# [What you will do]
Please write out the listing beneath this sentence exactly, from its first line to the line with "[00:00:03.35]", and stop there.

# [Listed records]
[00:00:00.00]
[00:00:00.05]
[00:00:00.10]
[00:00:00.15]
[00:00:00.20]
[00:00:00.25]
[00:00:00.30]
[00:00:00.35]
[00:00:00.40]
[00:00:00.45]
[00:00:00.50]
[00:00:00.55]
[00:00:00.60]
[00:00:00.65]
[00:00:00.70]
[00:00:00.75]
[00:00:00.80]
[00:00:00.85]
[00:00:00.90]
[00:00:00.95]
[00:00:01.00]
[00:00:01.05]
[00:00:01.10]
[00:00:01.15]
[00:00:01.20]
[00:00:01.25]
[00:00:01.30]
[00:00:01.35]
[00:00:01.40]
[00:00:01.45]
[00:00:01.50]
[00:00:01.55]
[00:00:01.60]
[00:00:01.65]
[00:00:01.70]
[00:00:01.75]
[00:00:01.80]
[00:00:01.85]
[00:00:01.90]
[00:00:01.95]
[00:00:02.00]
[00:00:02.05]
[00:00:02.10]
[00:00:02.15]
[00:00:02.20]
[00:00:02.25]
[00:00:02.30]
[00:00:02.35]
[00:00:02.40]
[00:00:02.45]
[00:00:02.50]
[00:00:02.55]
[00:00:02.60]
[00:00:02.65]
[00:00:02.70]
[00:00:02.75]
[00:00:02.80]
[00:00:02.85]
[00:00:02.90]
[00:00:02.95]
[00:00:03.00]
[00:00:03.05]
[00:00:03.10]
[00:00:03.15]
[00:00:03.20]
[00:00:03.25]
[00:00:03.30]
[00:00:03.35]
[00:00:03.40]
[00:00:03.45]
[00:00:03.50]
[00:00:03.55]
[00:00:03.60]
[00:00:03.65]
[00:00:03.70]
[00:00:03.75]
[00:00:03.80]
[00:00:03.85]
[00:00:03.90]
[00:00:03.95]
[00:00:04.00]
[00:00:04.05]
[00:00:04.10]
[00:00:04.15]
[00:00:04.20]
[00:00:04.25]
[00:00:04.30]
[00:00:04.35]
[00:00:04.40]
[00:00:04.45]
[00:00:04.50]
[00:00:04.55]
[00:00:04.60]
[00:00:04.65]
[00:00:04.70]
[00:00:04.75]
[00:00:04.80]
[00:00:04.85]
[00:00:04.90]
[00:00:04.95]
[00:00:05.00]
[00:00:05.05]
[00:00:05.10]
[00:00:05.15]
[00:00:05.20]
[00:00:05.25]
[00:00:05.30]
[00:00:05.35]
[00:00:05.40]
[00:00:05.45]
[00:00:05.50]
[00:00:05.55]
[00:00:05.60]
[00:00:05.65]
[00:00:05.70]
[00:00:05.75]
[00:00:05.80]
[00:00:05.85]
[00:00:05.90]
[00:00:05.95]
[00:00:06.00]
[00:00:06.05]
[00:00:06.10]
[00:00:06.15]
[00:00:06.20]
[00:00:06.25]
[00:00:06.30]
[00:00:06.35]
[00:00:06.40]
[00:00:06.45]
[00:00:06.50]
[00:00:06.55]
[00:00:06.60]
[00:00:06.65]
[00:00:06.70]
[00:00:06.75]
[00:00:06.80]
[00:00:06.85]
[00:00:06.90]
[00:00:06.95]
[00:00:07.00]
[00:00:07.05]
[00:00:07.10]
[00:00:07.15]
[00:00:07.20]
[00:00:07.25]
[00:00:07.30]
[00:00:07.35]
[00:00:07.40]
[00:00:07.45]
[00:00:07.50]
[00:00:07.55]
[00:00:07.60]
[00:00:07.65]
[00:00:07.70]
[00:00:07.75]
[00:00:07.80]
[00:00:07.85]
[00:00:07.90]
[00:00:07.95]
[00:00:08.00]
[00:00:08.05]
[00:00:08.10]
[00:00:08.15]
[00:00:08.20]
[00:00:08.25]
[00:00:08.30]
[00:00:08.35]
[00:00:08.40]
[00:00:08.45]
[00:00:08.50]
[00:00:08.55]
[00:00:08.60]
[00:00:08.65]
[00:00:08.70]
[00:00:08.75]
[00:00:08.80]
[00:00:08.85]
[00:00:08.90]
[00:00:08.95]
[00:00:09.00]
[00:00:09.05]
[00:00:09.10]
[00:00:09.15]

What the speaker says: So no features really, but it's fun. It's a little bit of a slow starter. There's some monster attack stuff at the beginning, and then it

# [Exercise output]
[00:00:00.00]
[00:00:00.05]
[00:00:00.10]
[00:00:00.15]
[00:00:00.20]
[00:00:00.25]
[00:00:00.30]
[00:00:00.35]
[00:00:00.40]
[00:00:00.45]
[00:00:00.50]
[00:00:00.55]
[00:00:00.60]
[00:00:00.65]
[00:00:00.70]
[00:00:00.75]
[00:00:00.80]
[00:00:00.85]
[00:00:00.90]
[00:00:00.95]
[00:00:01.00]
[00:00:01.05]
[00:00:01.10]
[00:00:01.15]
[00:00:01.20]
[00:00:01.25]
[00:00:01.30]
[00:00:01.35]
[00:00:01.40]
[00:00:01.45]
[00:00:01.50]
[00:00:01.55]
[00:00:01.60]
[00:00:01.65]
[00:00:01.70]
[00:00:01.75]
[00:00:01.80]
[00:00:01.85]
[00:00:01.90]
[00:00:01.95]
[00:00:02.00]
[00:00:02.05]
[00:00:02.10]
[00:00:02.15]
[00:00:02.20]
[00:00:02.25]
[00:00:02.30]
[00:00:02.35]
[00:00:02.40]
[00:00:02.45]
[00:00:02.50]
[00:00:02.55]
[00:00:02.60]
[00:00:02.65]
[00:00:02.70]
[00:00:02.75]
[00:00:02.80]
[00:00:02.85]
[00:00:02.90]
[00:00:02.95]
[00:00:03.00]
[00:00:03.05]
[00:00:03.10]
[00:00:03.15]
[00:00:03.20]
[00:00:03.25]
[00:00:03.30]
[00:00:03.35]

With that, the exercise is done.